Instructions for the task
Copy each line below in which the string "Transcript" appears.

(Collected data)

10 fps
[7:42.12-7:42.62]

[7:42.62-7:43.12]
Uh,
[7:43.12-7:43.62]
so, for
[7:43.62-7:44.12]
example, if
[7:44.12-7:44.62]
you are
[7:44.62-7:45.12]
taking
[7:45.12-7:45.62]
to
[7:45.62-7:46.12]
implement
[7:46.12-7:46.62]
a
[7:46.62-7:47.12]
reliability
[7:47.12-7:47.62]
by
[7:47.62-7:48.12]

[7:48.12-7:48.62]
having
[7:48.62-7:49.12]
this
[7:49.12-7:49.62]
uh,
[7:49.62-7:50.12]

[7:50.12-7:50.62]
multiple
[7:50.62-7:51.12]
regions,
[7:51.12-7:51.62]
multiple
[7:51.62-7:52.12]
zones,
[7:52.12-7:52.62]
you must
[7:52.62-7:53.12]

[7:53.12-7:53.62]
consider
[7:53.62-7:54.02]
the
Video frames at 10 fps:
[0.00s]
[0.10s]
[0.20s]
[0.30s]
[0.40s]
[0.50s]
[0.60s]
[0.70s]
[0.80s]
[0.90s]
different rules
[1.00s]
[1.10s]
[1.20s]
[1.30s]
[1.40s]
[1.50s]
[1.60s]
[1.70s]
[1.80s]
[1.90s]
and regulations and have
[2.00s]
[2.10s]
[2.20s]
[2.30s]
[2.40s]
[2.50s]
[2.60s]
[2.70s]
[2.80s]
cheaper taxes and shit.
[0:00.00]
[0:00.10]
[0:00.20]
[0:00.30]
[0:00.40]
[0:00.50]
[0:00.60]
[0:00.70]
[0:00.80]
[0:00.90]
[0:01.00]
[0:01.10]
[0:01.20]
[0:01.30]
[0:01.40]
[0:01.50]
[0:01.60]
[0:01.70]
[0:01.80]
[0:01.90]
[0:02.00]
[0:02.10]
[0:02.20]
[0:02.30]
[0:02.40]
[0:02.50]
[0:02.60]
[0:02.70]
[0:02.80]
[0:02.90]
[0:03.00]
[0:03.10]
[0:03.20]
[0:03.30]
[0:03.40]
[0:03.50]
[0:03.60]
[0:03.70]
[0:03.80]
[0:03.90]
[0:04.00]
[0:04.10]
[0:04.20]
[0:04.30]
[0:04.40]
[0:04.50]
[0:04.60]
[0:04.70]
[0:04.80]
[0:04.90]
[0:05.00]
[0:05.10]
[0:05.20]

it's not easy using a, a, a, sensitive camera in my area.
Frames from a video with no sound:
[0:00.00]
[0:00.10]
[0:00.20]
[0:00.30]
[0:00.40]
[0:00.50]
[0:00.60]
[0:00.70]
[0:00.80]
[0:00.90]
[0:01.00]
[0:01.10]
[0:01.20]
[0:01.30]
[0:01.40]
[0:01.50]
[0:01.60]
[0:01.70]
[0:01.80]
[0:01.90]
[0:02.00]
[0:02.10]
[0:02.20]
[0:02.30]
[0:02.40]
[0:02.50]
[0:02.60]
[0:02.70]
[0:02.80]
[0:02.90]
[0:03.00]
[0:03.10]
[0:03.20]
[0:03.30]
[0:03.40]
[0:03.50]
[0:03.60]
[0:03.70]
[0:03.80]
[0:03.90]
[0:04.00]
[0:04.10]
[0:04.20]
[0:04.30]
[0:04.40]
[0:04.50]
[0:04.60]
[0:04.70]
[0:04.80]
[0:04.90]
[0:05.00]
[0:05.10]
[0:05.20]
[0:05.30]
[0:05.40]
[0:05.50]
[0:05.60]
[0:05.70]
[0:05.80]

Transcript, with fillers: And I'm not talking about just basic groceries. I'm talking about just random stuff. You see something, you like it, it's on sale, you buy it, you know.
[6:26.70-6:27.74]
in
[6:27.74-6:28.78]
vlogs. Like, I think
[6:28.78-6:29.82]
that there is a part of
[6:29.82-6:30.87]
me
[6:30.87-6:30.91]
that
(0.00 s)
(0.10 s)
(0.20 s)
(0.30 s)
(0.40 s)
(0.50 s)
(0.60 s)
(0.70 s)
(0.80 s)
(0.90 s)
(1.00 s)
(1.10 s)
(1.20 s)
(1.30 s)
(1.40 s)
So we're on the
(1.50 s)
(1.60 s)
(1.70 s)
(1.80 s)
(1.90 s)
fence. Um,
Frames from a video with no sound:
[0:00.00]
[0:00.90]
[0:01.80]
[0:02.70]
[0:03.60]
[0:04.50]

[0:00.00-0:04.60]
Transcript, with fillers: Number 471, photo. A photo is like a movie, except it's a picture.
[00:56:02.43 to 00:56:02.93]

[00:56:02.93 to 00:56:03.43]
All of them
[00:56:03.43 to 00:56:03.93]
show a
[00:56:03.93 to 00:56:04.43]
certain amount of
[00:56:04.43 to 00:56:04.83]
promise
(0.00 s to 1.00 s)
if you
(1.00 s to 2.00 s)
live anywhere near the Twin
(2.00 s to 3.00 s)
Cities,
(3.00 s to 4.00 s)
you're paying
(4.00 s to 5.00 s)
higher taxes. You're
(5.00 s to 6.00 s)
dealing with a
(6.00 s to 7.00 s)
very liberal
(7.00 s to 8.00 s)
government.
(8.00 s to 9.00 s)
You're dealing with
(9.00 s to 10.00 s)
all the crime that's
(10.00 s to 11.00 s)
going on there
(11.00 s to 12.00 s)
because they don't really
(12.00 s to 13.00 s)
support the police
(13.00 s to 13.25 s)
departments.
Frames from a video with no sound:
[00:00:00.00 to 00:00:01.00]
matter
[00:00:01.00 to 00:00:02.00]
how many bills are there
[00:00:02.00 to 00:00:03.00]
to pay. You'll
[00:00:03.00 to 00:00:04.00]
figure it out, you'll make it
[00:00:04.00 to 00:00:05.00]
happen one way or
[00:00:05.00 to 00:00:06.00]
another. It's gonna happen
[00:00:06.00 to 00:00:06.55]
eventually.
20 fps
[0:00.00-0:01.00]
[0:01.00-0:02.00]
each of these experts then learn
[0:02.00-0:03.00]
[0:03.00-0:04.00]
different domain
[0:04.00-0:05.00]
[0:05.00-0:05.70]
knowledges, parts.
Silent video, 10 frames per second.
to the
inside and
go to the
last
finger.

Answer for this exercise
Transcript, with fillers: And I'm not talking about just basic groceries. I'm talking about just random stuff. You see something, you like it, it's on sale, you buy it, you know.
Transcript, with fillers: Number 471, photo. A photo is like a movie, except it's a picture.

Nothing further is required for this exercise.